Cycling with the dog can be great fun for both parties – it always looks great when sporty people go for a bike ride with their wiry dog. And the four-legged friend must therefore work out much better than if he just goes for a walk. But you keep thinking: how do they do it? Do the cyclists really never fall and does the fur child really always keep up? And what actually happens when a rabbit or a deer is in sight at the edge of the forest? It’s hard to imagine how fast you can get on a bike with a dog on it and then the hunting instinct wins. I have summarized for you how you can ride a bike with your dog without an accident.
What Does My Dog Have to Be Able to Do?
The prerequisites for this are, of course, first of all, that your dog is no longer a small puppy. On the one hand, this has to do with the fact that he would still be very playful and, on the other hand, that the soft hips would not yet be able to withstand such a permanent load. You also avoid climbing stairs with very small dogs and carry them instead so that you don’t damage your hips at a young age. After about one and a half to 2 years, the skeleton is mature and firm. If in doubt, breeders and veterinarians will provide information as to when your own dog can run next to the bike.
Commands Have to Sit!
In addition, the most common commands and orders should fit perfectly. By this I mean above all the “no” and the “off”, as well as “foot” etc. This in turn ensures that your dog also obeys you when it sees potential prey. It goes without saying that every dog has a certain hunting instinct, but you are its master and you are in charge.

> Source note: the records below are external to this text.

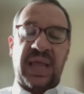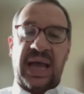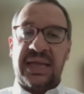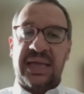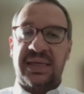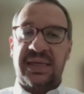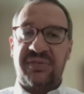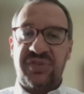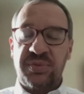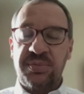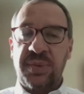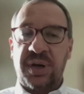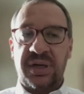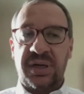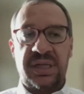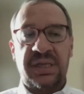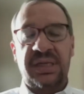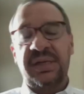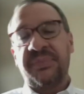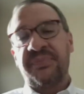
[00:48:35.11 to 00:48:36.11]
I give you
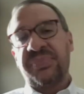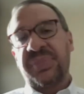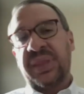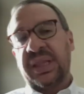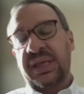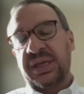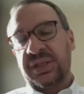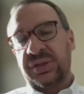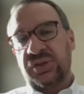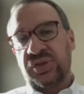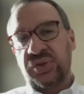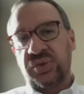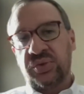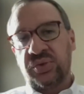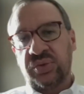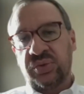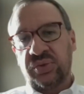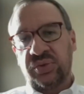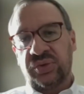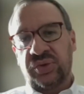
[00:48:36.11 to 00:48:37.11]
money
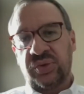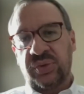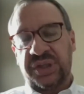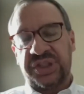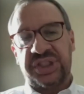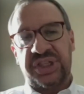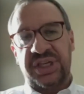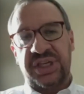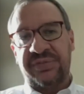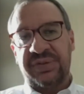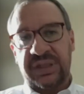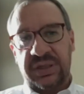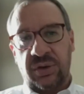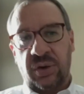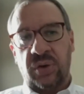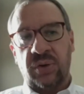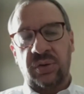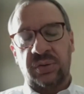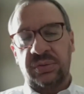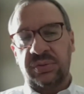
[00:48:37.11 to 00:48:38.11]
to achieve a
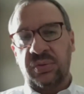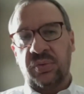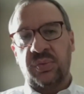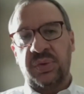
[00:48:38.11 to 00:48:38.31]
goal.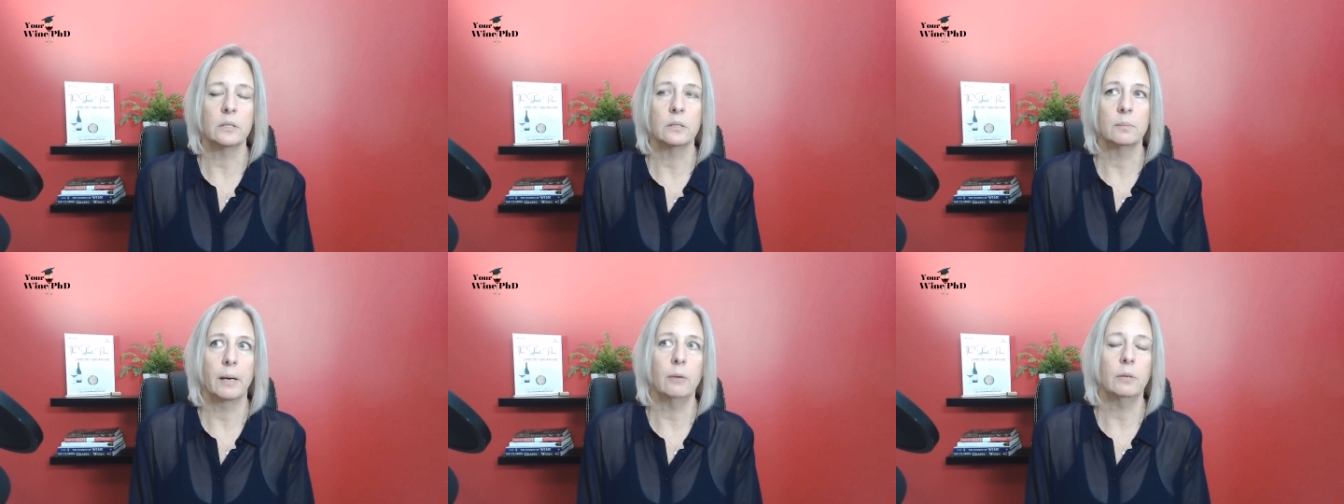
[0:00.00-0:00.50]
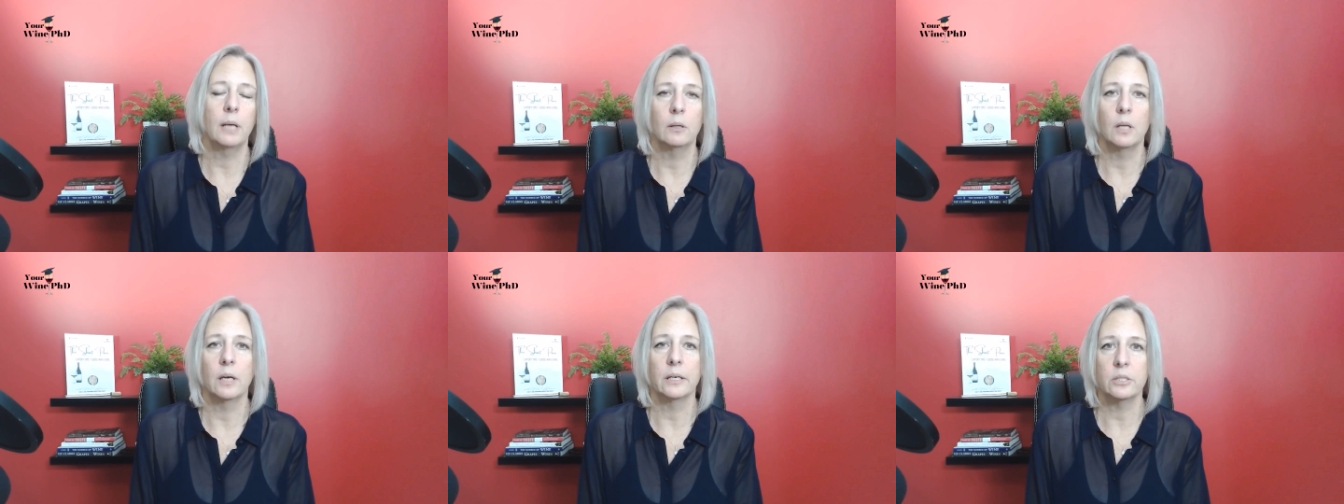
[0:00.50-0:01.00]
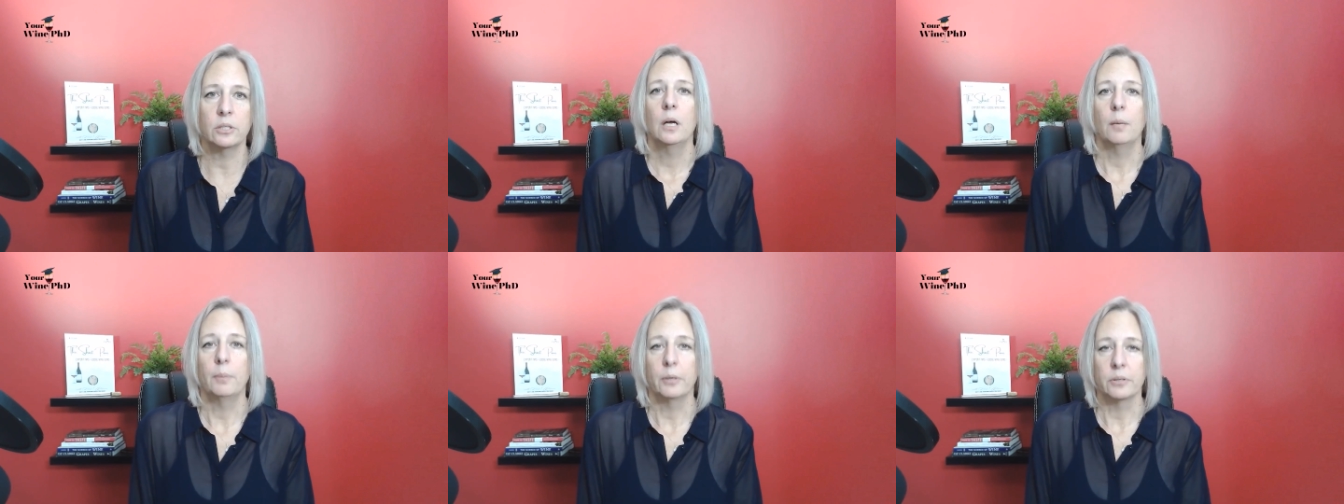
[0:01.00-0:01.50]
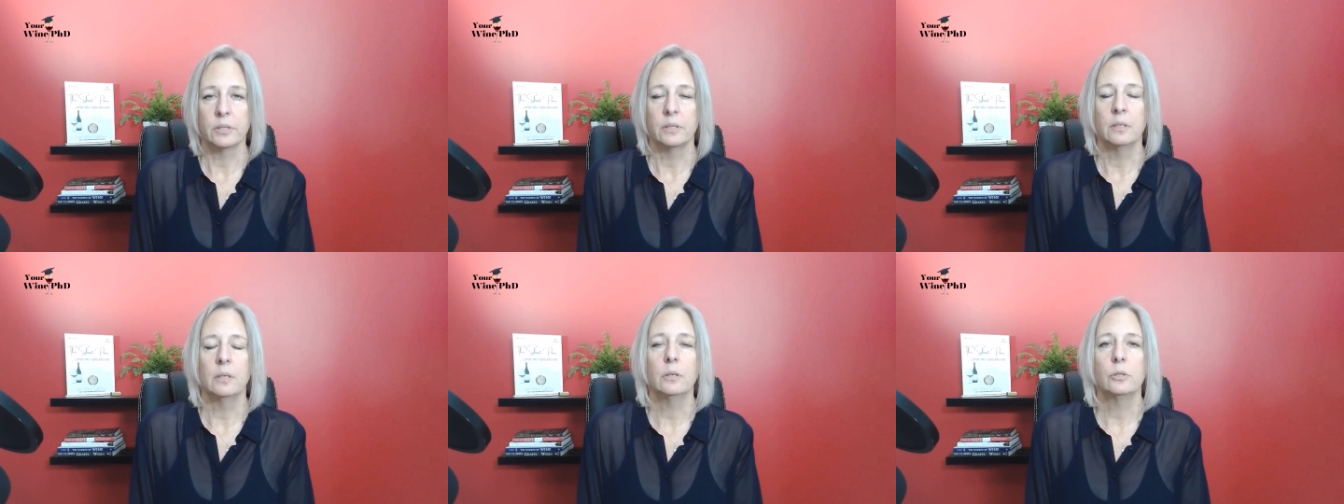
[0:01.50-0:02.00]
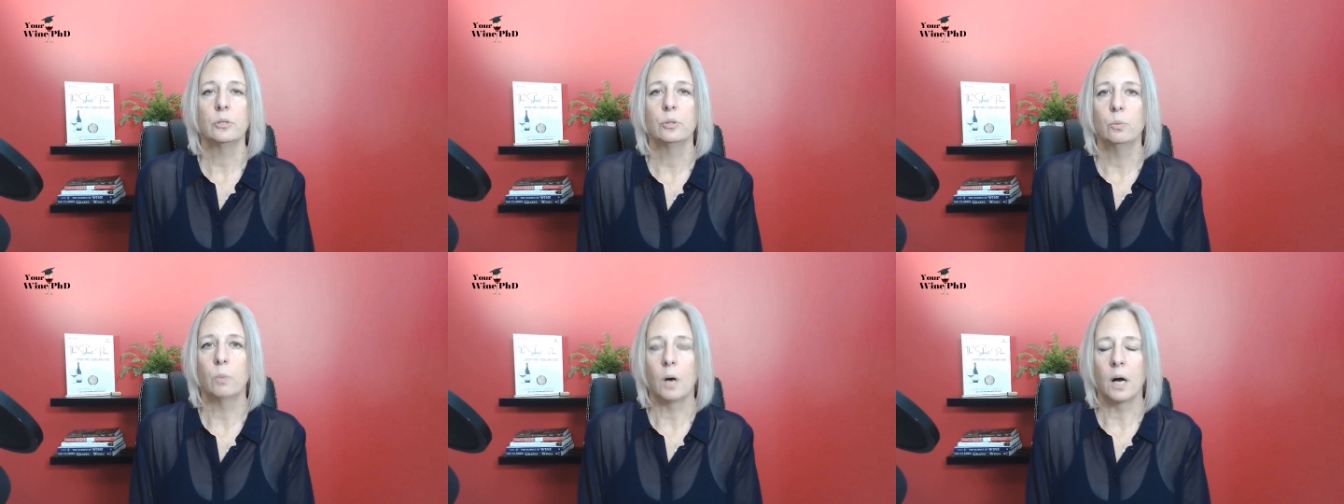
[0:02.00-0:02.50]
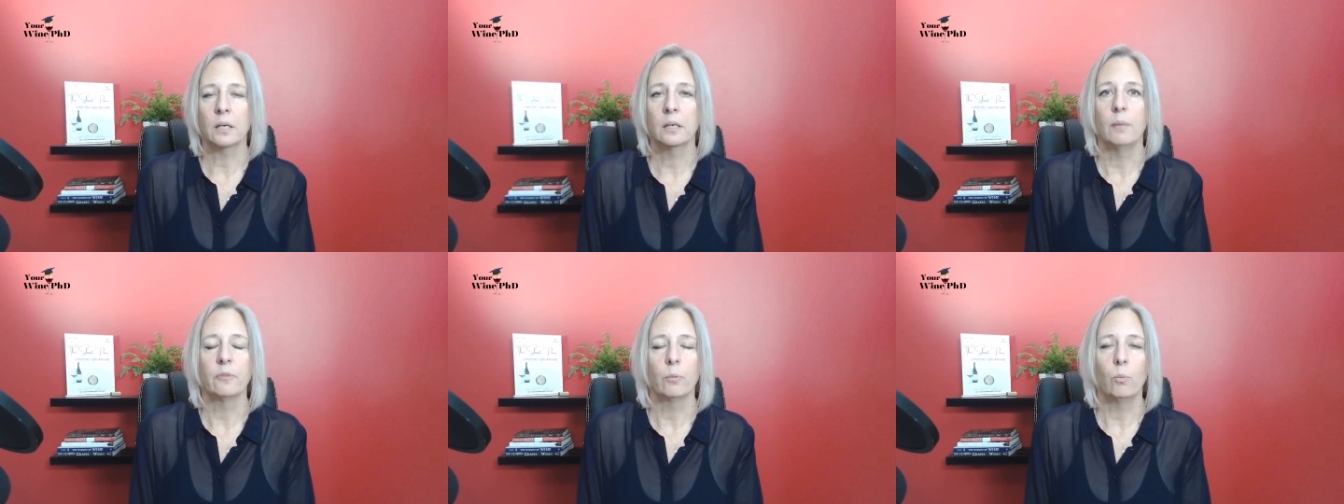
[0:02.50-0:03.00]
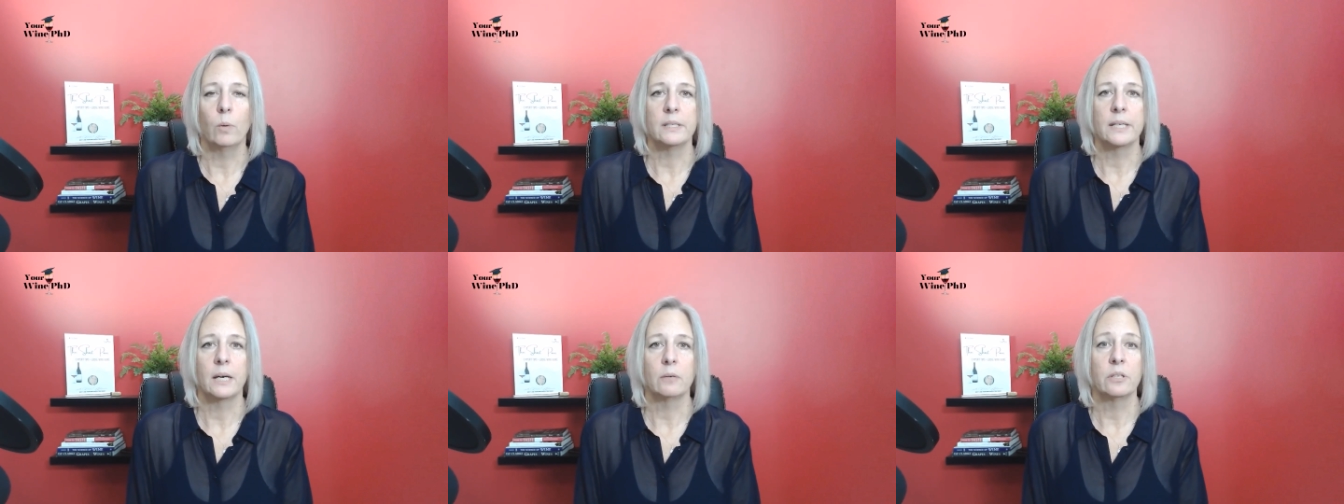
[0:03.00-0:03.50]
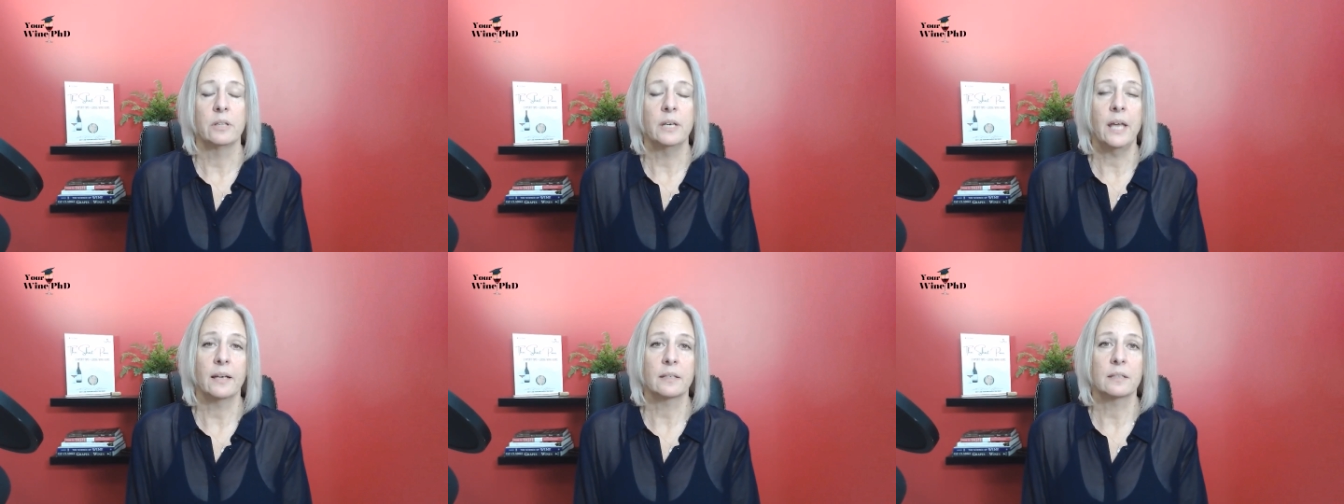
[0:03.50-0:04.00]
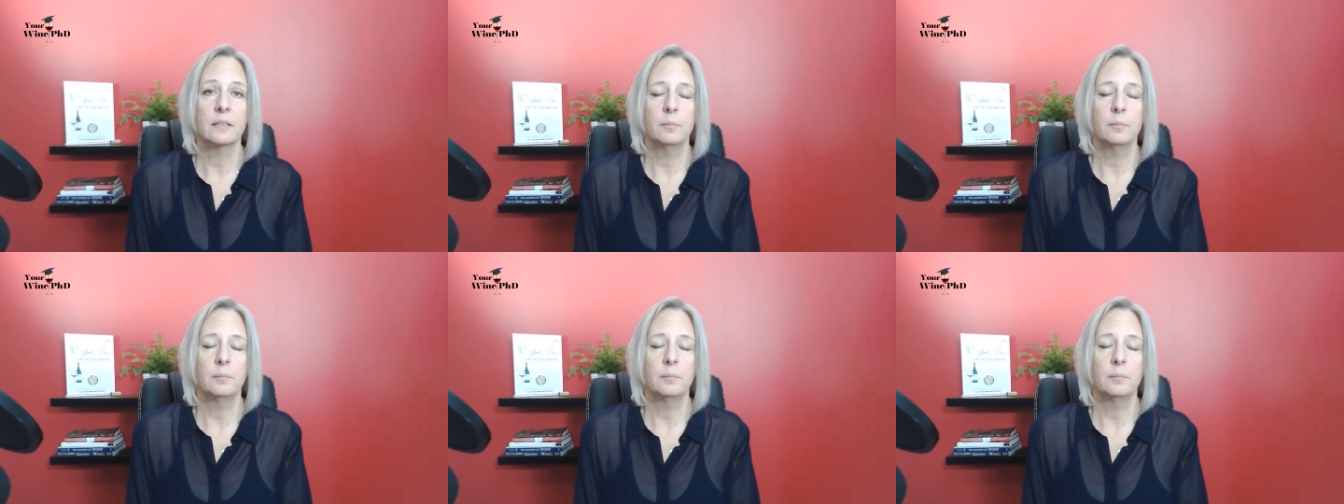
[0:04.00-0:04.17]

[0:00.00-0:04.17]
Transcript: about how long it took a person to walk from one town to the next.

Dogs in particular, which are subject to a pronounced hunting instinct and are good burners, only really let off steam when cycling. The best example of this would be Jack Russel. But all in all, there isn’t a race that wouldn’t enjoy cycling with their masters or women. With very sluggish and heavy breeds as well as with very small dogs, however, one should consider whether cycling offers the right form of exhaustion. If you want to be pulled by your dog, bikejoring or the trend sport dog scooting would be a tip for reading on.
I’m Afraid of Falling
Ultimately, you don’t have to. Of course, this is just a matter of practice, but after all, you are a well-rehearsed team in everyday life. And if your four-legged friend can implement the commands you give him, you don’t have to worry about falling. It should also be emphasized that it is better to use a harness than a normal collar. And in the shops, you can also get a special device with which you can attach the leash to the bike. In case of doubt, this allows the animal to be released in an emergency and also cushions jerky pulling. For more extensive tours, please decide on forest soil as the surface and not solid asphalt paths, as this puts a strain on your dog’s joints.
How Do I Proceed?
It’s best to start slowly. First of all, I would recommend only pushing the bike to the side during the upcoming walks. If that works well, you can sit on it and roll along a few meters. After that, your darling gets a treat as a reward for accepting the bike as a new companion and not running away.
If you increase the whole thing, please also increase the training slowly so that your dog does not immediately overdo it with joy. In the beginning, a 10-minute bike ride is really enough. And please don’t go full throttle all the time either, it has to be a varied tour, in which things sometimes go very slowly so that your four-legged friend can also sniff and enjoy.
First, please keep your dog on a leash. Your calf should also be his running height. You have to give him plenty of praise for that. Even if it stops and comes back to the correct height when you stop to stop it. If your darling moves again, stand still until he finds his place again. Then give praise and so on.
In general, you should show your dog both sides of the bike so that you can cycle on both sides if in doubt.
Choosing the Right Equipment
In order to be really safe on the road, you should only get on your bike with the appropriate equipment, especially for your own protection but also to protect your dog. First and foremost, this includes a roadworthy bicycle. You need to be able to rely on your brakes and have a stable grip on the bike. A loose bike handlebar, missing lights, and a wobbly saddle are the least that should be fixed.
A well-fitting bicycle helmet should also be taken for granted. This not only applies to the first training sessions but in general. On the road, you MUST reckon with the stupidity or at least the mistakes of others. Depending on the size of the planned bike tour and the selected routes, you should also have a poop bag, a water bowl, and enough water in your equipment. Check out bike helmets on Amazon.